Work item: An exact transcription of all the entries is needed; pictures stay out.
** Opening Data extract block **
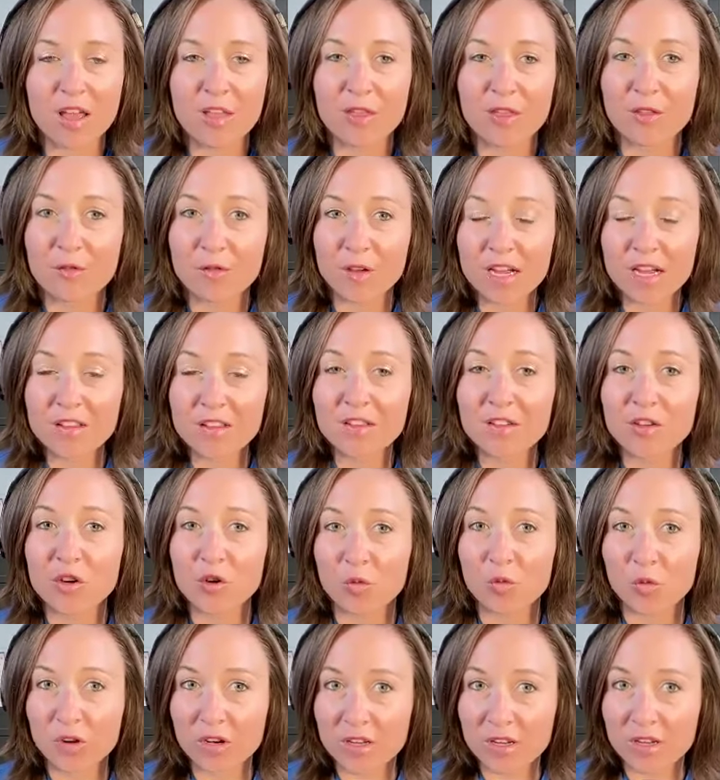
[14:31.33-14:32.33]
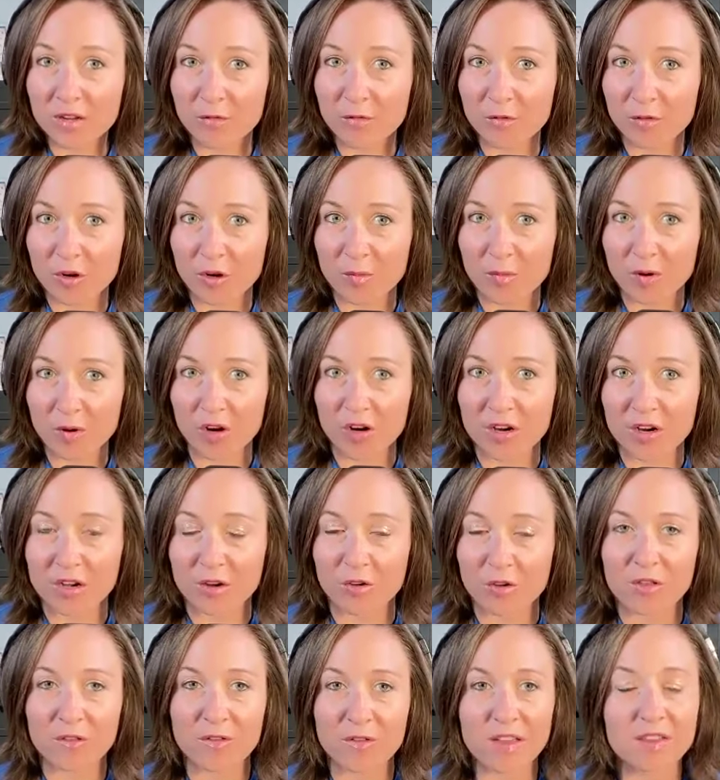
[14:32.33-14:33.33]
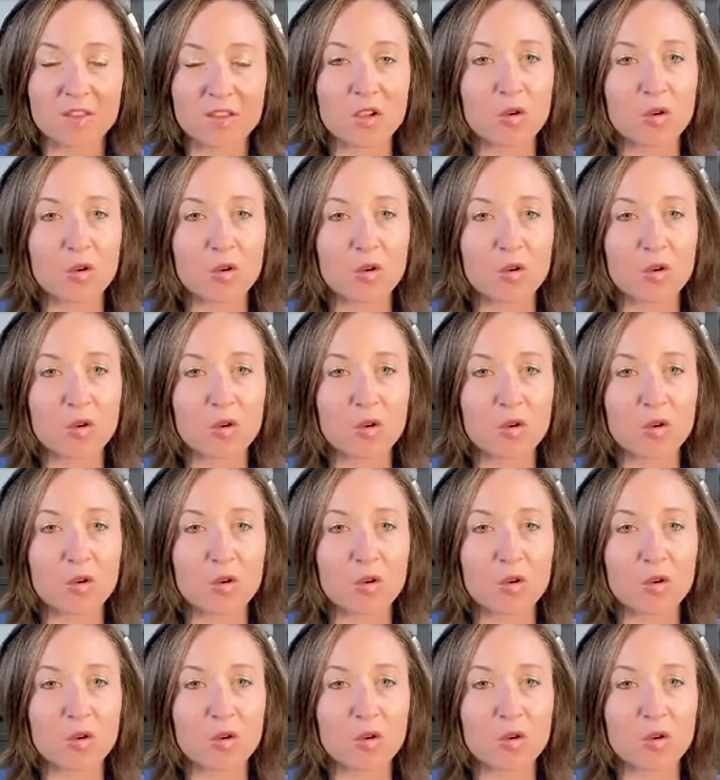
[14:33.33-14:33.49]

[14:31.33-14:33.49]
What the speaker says: the fact that you're working for a party or the fact that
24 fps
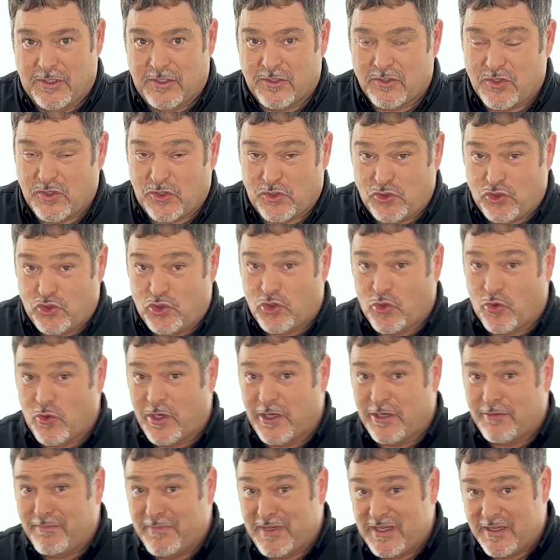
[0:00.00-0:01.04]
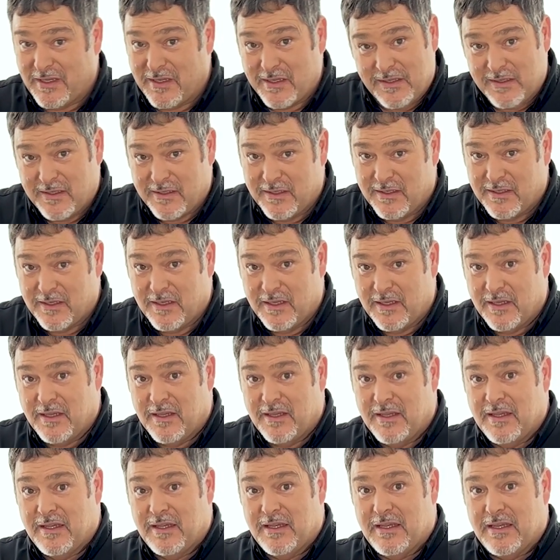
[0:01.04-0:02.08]
to join me
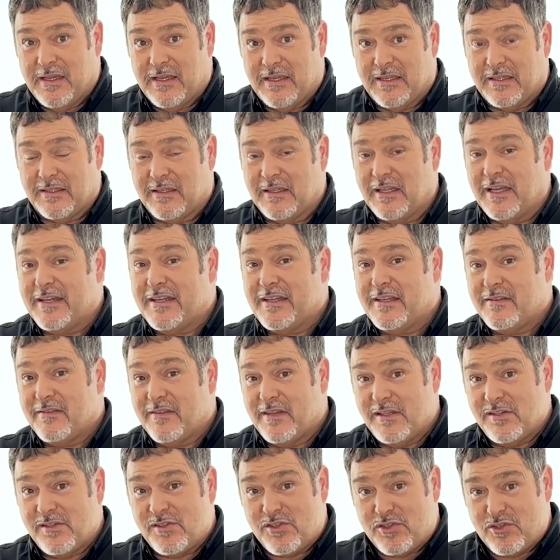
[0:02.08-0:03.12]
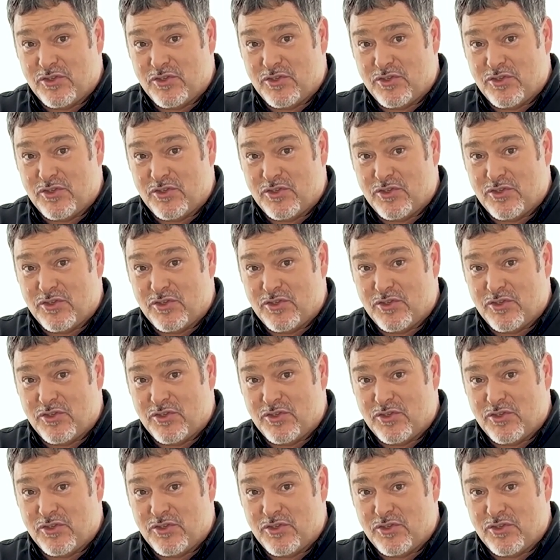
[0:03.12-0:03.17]
in letting these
** Closing Data extract block **
Solution to this exercise:
[14:31.33-14:32.33]
[14:32.33-14:33.33]
[14:33.33-14:33.49]

[14:31.33-14:33.49]
What the speaker says: the fact that you're working for a party or the fact that
24 fps
[0:00.00-0:01.04]
[0:01.04-0:02.08]
to join me
[0:02.08-0:03.12]
[0:03.12-0:03.17]
in letting these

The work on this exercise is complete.